Top of Data for this exercise
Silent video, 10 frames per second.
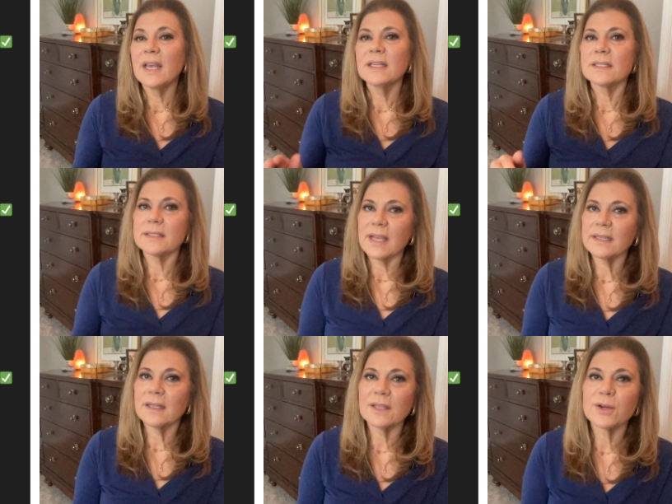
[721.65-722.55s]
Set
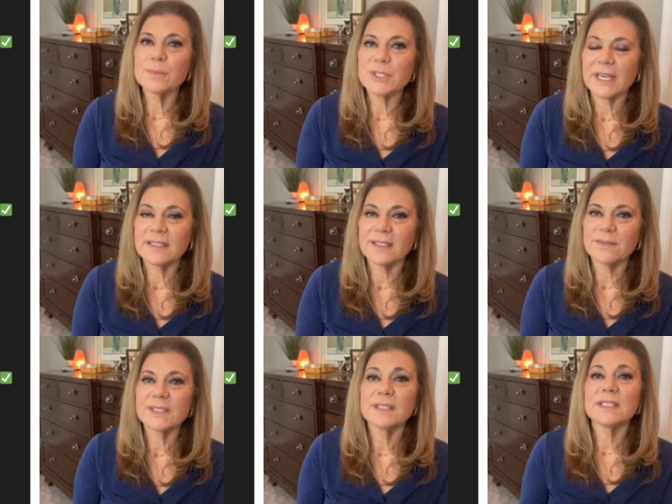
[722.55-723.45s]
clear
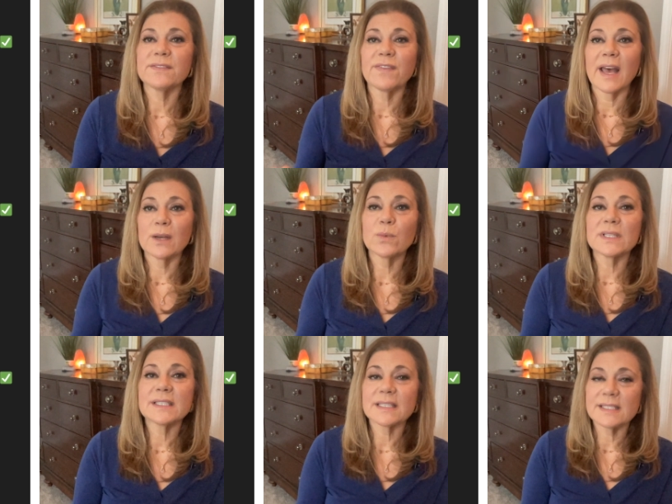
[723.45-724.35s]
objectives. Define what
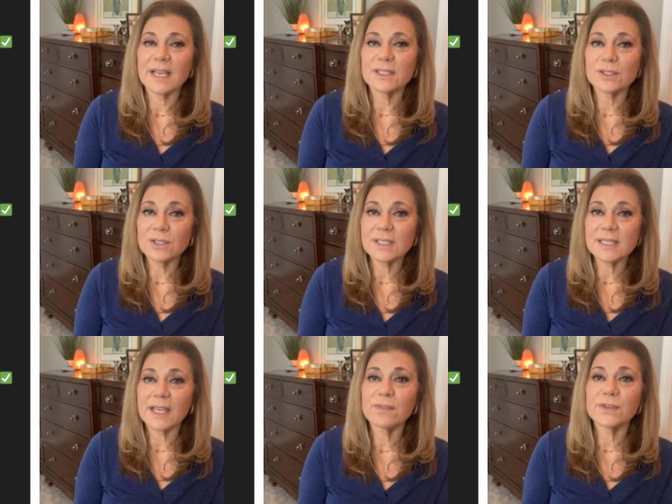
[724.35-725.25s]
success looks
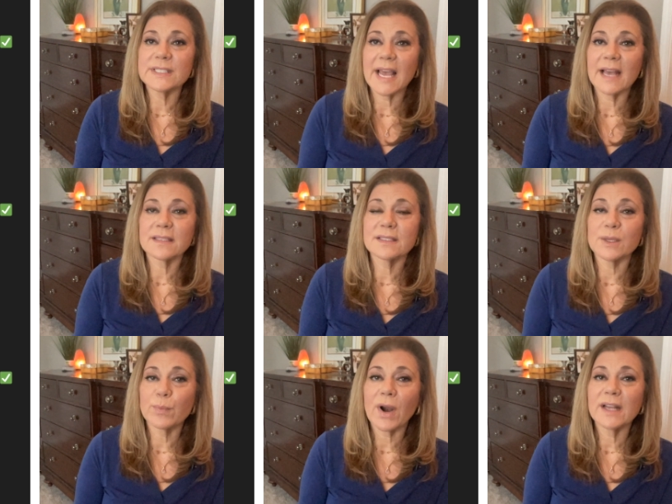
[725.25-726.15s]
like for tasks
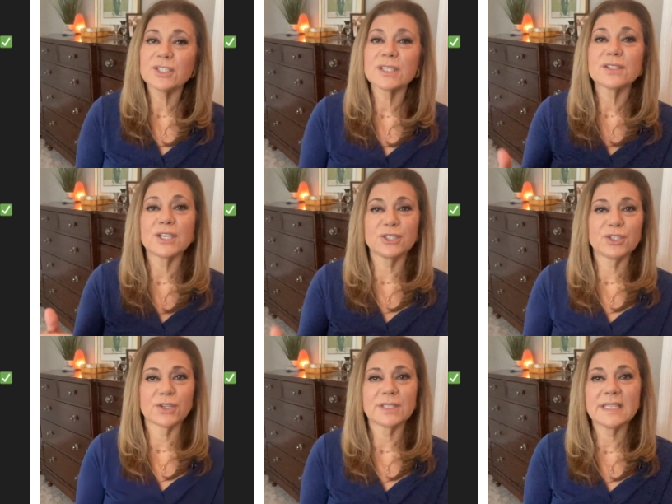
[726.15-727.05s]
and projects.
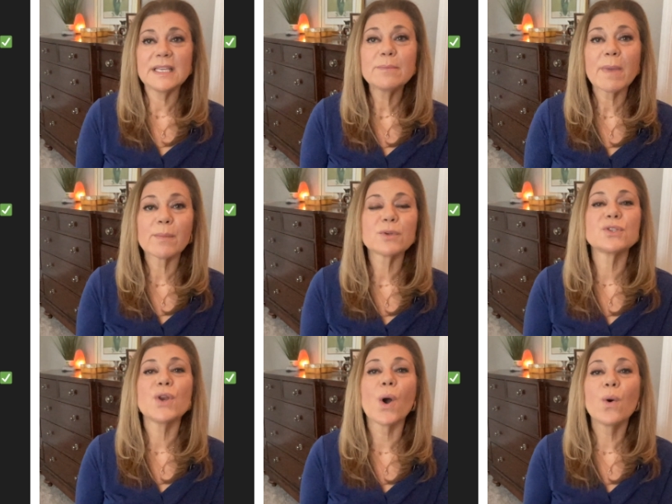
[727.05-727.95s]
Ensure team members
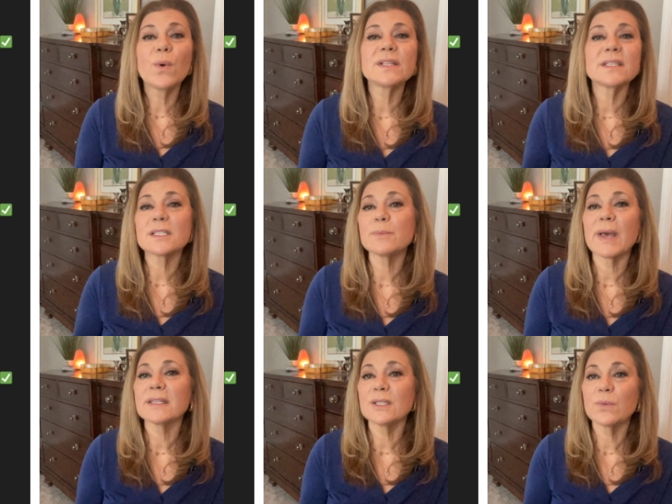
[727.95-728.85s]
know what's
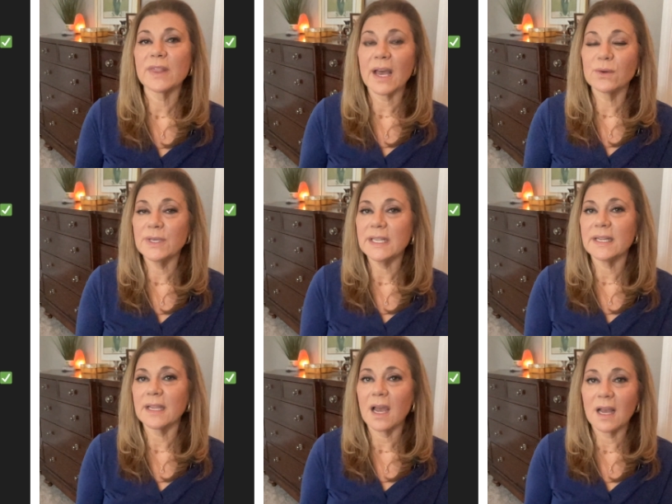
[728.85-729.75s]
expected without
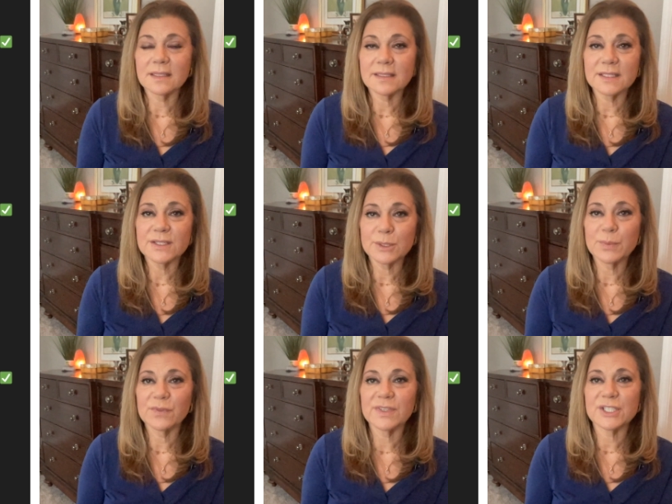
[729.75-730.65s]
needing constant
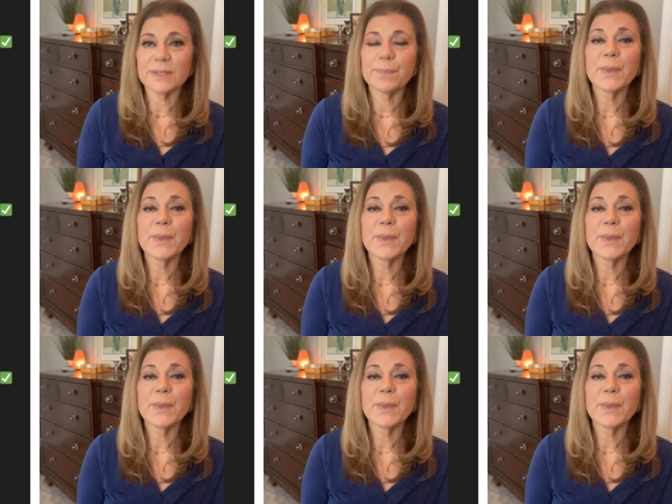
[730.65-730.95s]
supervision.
Bottom of Data for this exercise
Top of Data for this exercise
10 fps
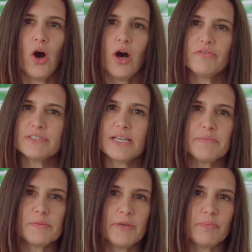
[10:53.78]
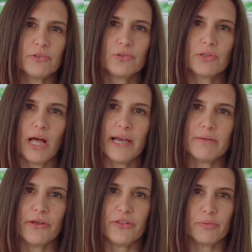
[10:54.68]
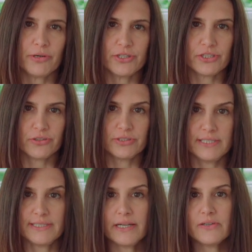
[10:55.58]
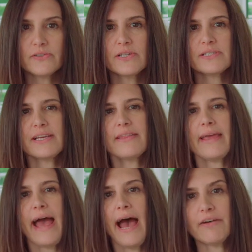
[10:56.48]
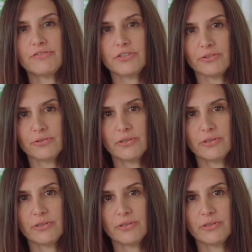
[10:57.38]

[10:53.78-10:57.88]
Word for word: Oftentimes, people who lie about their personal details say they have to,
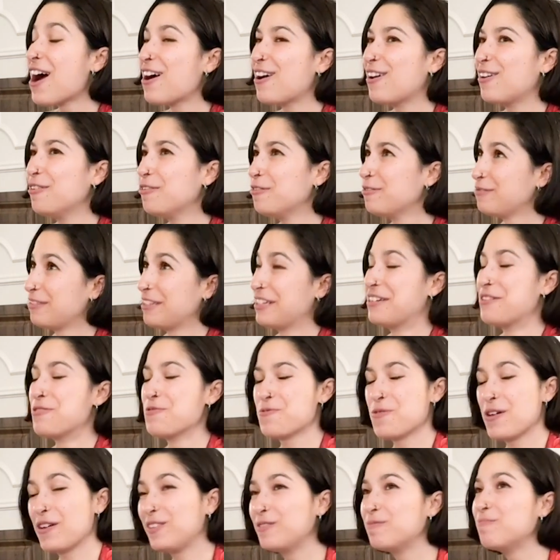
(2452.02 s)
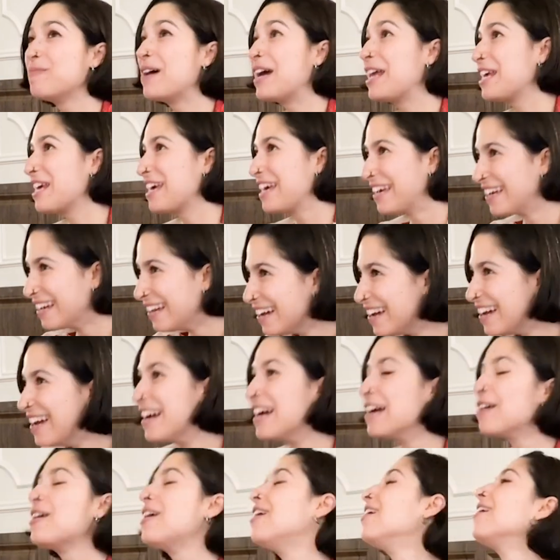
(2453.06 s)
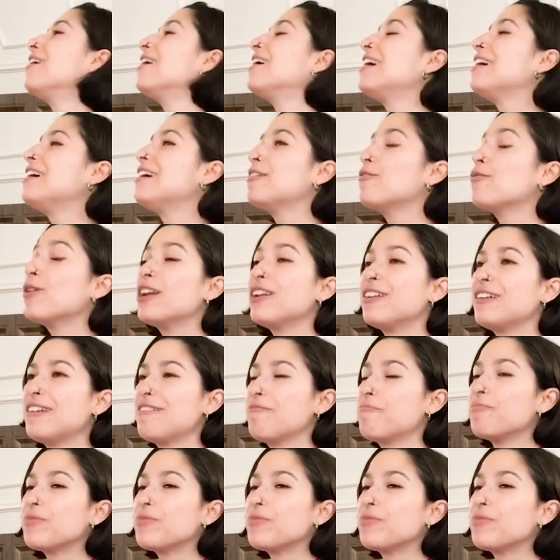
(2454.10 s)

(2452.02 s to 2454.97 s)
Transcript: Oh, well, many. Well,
Bottom of Data for this exercise
■ Work to complete: For the data above, set down exactly the lines from the line with "(2453.06 s)" to the line with "Transcript: Oh, well, many.", both included, leaving pictures out.

■ Result of the task:
(2453.06 s)
(2454.10 s)

(2452.02 s to 2454.97 s)
Transcript: Oh, well, many. Well,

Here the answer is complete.